An interconnected world is, as the West knows, a double-edged sword. Trade, knowledge and skills flow back and forth; but so too do violent ideologies. Immigrant communities may be best placed to spot the dangers. Canadian Somalis, mostly Muslim, have reported suspicions of extremists in their midst, Mr. Toews revealed this week. That is a byproduct of people feeling they have a stake in the society.

It is not the only such example. In 2005, after subway bombings in London, the Canadian Islamic Congress posted, under the heading "Better To Be Safe Than Sorry," tips on what to watch for. The congress understands how children of the second generation can become alienated. And it is doing exactly what Mr. Toews wishes, in the best interests of young people, among others.

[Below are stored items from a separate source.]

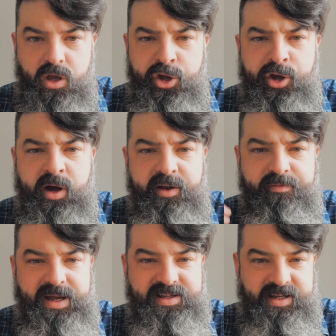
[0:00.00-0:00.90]
you're kind
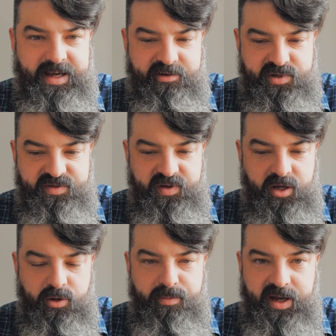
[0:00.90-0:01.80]
of painting atmosphere.
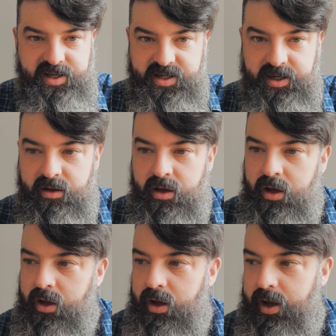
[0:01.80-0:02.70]
You're not painting
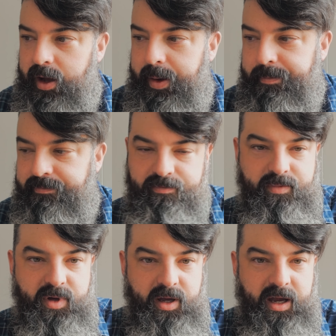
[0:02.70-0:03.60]

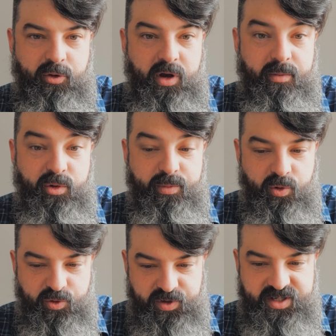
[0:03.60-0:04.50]
incredible
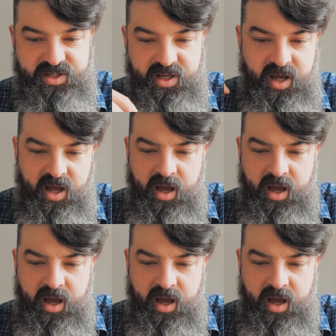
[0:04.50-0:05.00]
portraits.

"Some misguided Muslims may try to recruit Canadian Muslims, especially our young people, and use them to commit crimes against our country, or abroad," the posting, which is still on the website, says. "Know those with whom your teens associate, as well as the websites they frequent." On YouTube there are 1,910 videos of Anwar Al-Awlaki, a Yemeni-American preacher of armed jihad. One video alone was viewed 164,000 times. It would be foolish to act as if those videos did not resonate with some people in this country.

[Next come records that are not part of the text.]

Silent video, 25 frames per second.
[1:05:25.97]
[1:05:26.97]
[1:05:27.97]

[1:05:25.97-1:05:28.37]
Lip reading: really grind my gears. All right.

Britain became far more alert after its subways were bombed, and its alertness paid off. "After 2005, terrorism had become everyone's problem and terror cells found it less easy to prepare their attacks or to associate as casually as they had from group to group or even cell to cell," the RUSI study said.

It is not only police states that can thwart terror. A community in which people look out for one another can identify and disrupt terrorist plots. That, plus good intelligence work and some luck, is what stands between Canada and those who would commit mass murder.